We've been having some fun with OpenAI's ChatGPT. It is, by far, the most impressive AI chatbot to be evaluated by the general public. Over at Bigger Law Firm Magazine, I tested the bot's ability to write unique content around a fictional character named Larry, the Hairy Canary. In this experiment, the bot really spread its wings (sorry, I couldn't resist.)
While we're having fun playing with this new technology, the doomsday predictors are out there saying that chatbots like ChatGPT will replace the need for Google. The reason for this prediction is the belief that users will flock to an AI bot to ask questions instead of a search engine.
That assumption isn't totally off base but there is a big problem... chatbots don't inherently know anything! They read and they learn. To train these bots, companies like OpenAI crawl the web, Wikipedia, and archive books.
In fact, about 60% of their data source is the web at large. That means ChatGPT is learning by reading human generated content that is published on the web. That is the challenge... in a post-Google world, how does ChatGPT get its data?
Earlier this week, I published an article on Forbes asking the question, "Will OpenAI's ChatGPT Change Law Firm SEO?" You can read the full article here.
In that article, I discuss the value proposition that Google gives the world at large to incentivize publishers to give the search giant free content.

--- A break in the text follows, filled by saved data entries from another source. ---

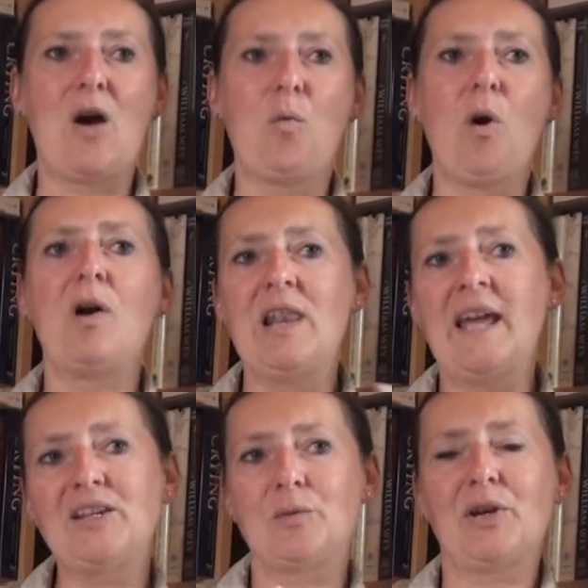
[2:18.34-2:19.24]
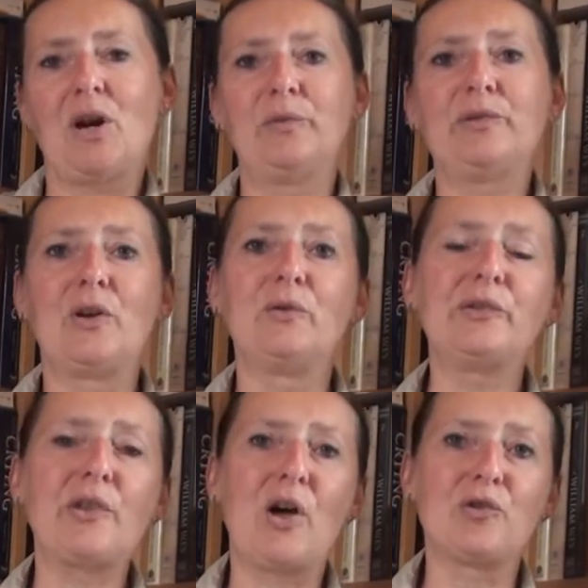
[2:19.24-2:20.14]
what later becomes known
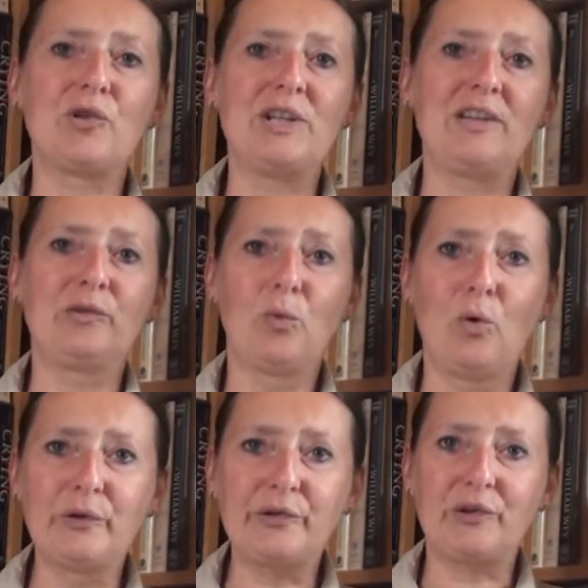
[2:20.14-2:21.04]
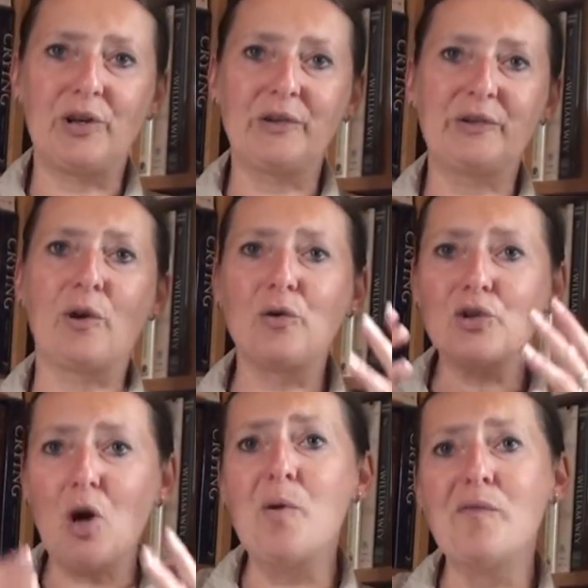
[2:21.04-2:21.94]
as the 100 Years' War starts. So on
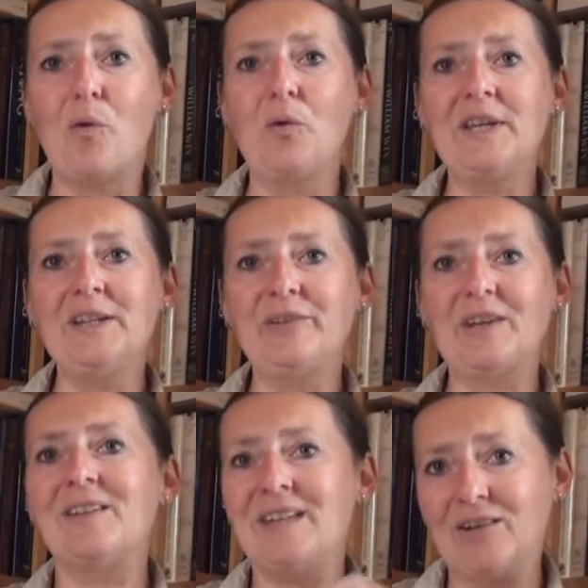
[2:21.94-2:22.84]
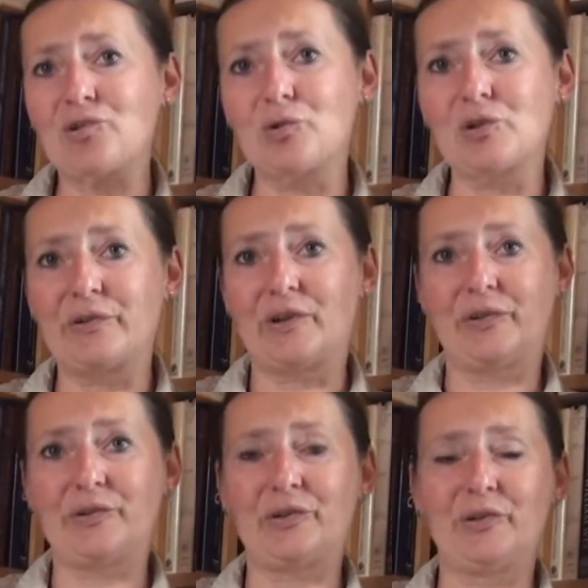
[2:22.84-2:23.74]
top of all these natural
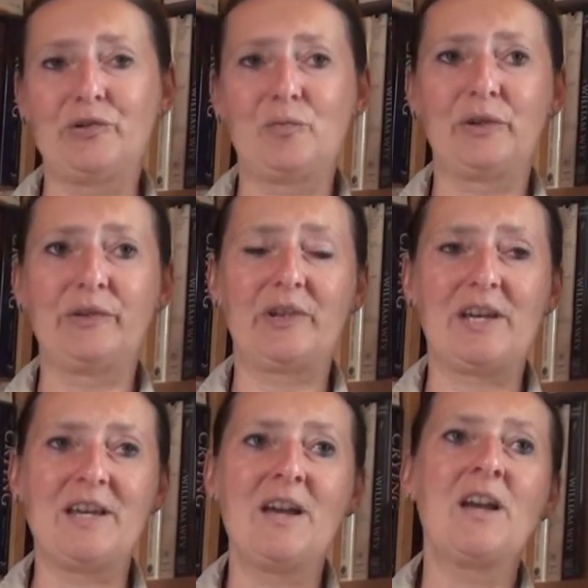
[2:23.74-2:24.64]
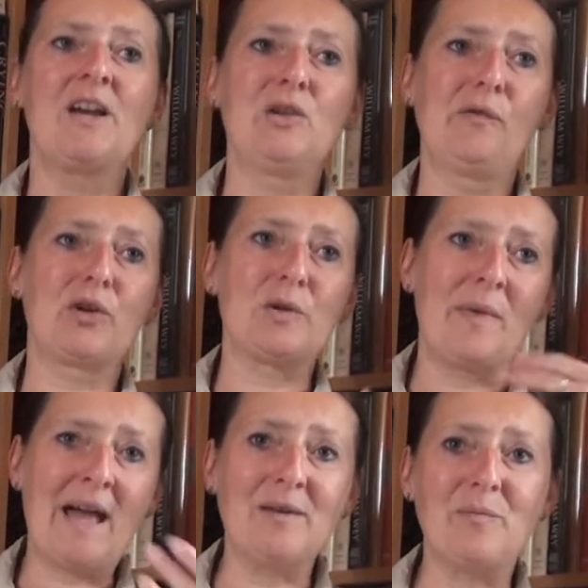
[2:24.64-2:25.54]
disasters, you might say, you've got a
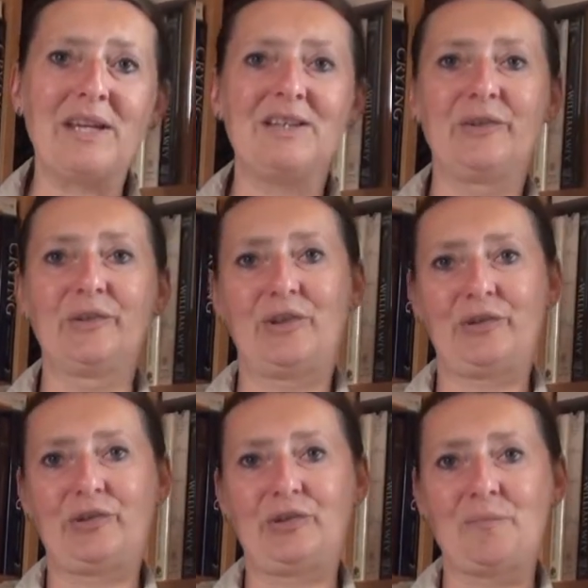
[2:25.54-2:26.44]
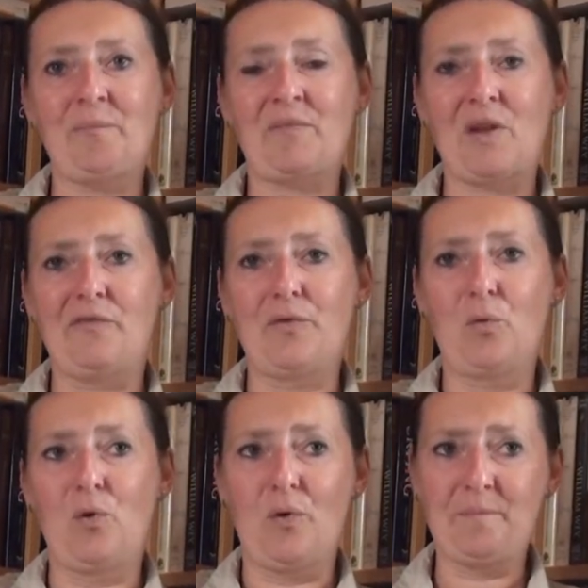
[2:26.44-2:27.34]
man-made disaster of the
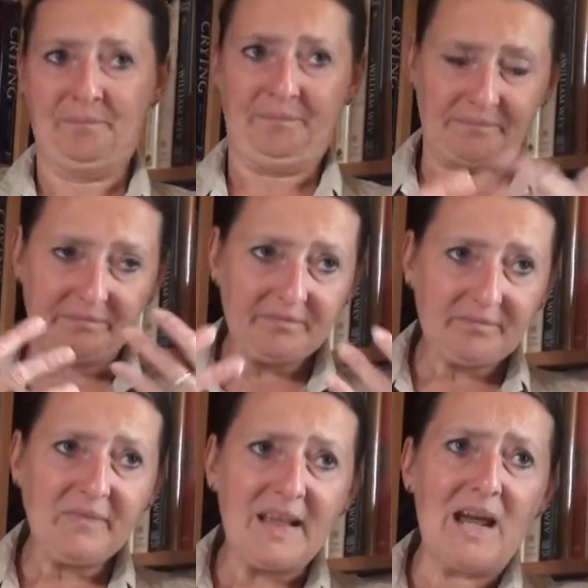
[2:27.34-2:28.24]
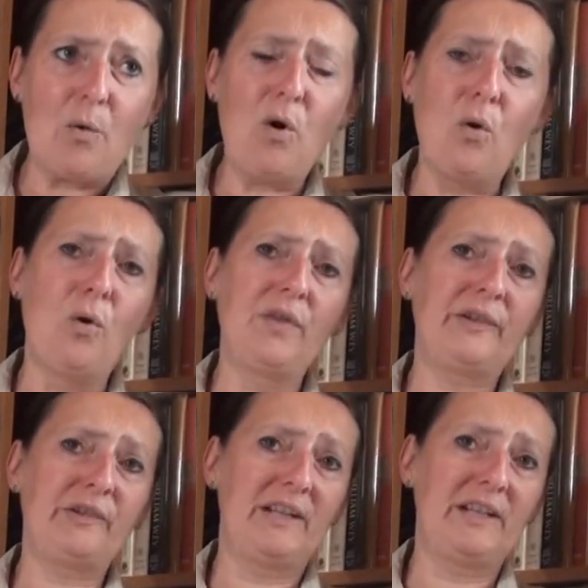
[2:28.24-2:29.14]
war. Now, what all this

"When you ask Google questions, the answers are not coming from Google; they’re coming from publishers, websites, companies, bloggers and media sources. Businesses, like law firms, publish this free information to bring in targeted demographics to their brand via search.

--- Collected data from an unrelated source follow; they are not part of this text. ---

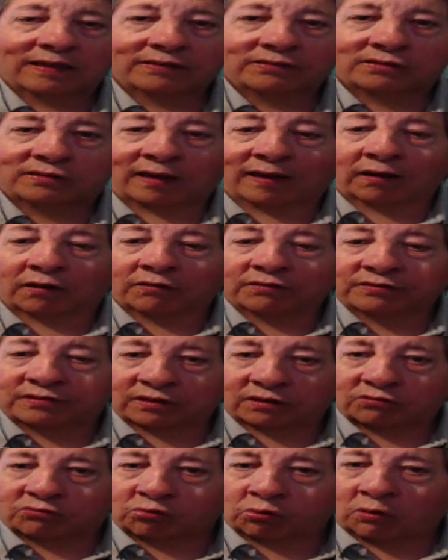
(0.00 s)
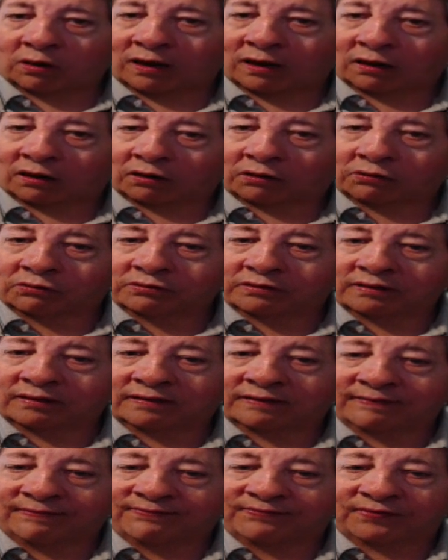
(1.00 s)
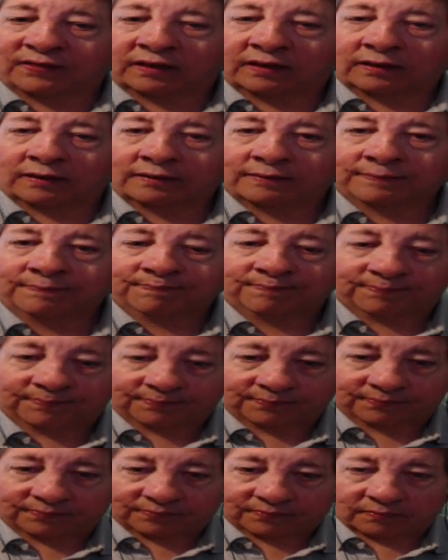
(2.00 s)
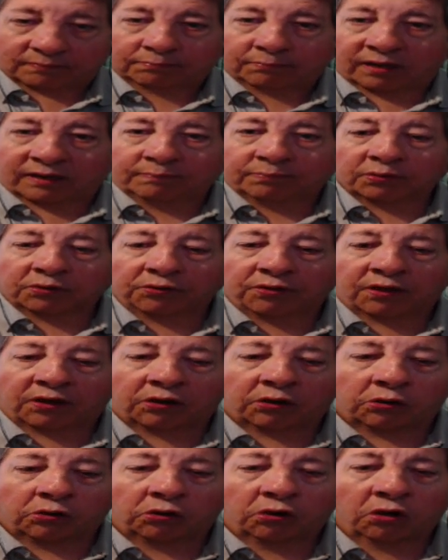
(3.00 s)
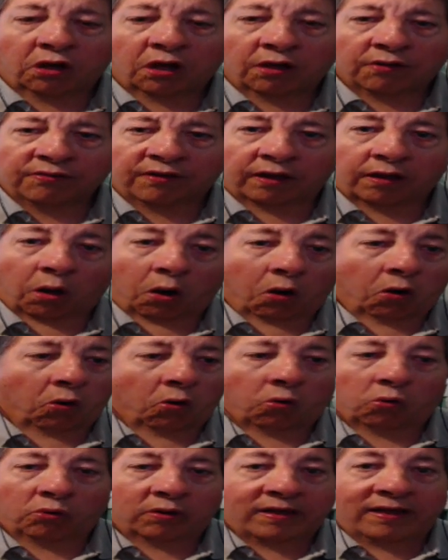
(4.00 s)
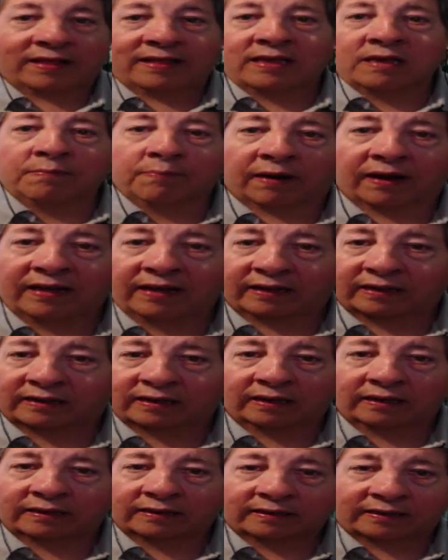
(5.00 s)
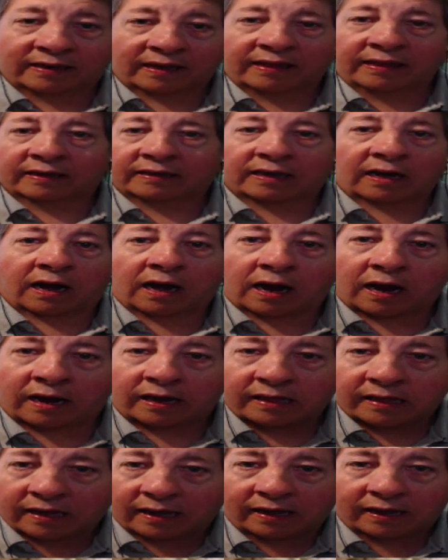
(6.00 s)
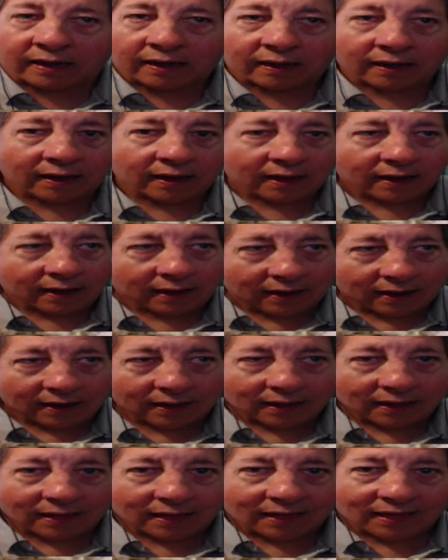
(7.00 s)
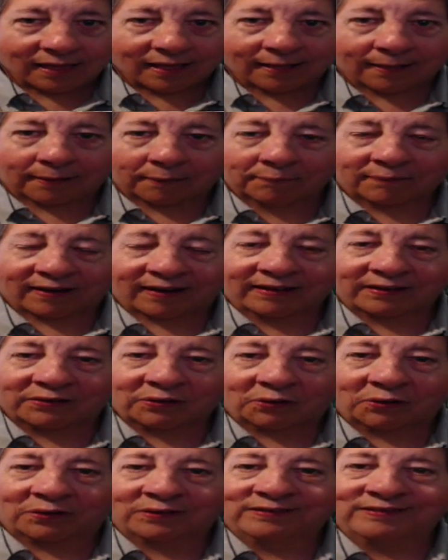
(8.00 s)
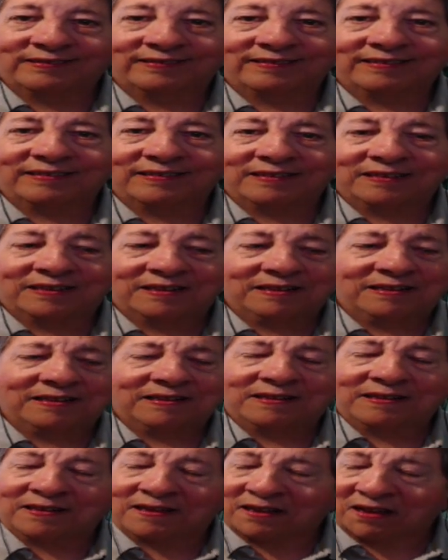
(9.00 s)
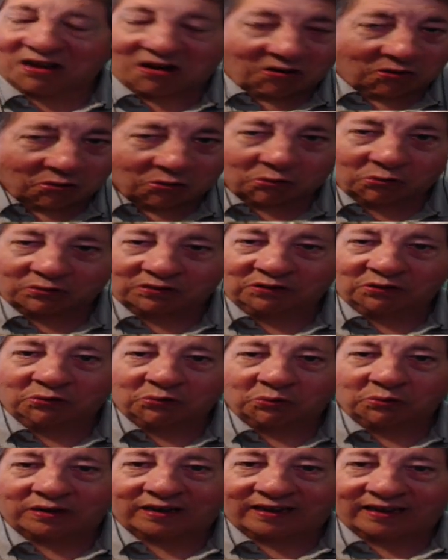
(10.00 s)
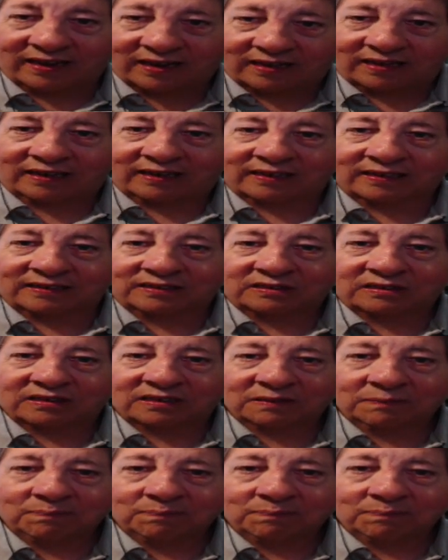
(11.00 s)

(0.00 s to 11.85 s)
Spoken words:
tells a crowd of people there that, oh, anybody could get a gun. And I'm like going, no, you idiot.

That’s the value proposition—you give Google free content; they use that content however they’d like, and your website gets traffic. You can then monetize that traffic by displaying ads or selling a product or service."
That's not to say that AI won't eventually be able to watch the world go by and interpret that data without human insights but it probably won't happen this year or next. Future chatbot search engines need diverse insights in order to answer questions, and guide consumers to products and services. If they don't provide an incentive for publishers to share that knowledge for free, these bots will struggle to keep up with current events.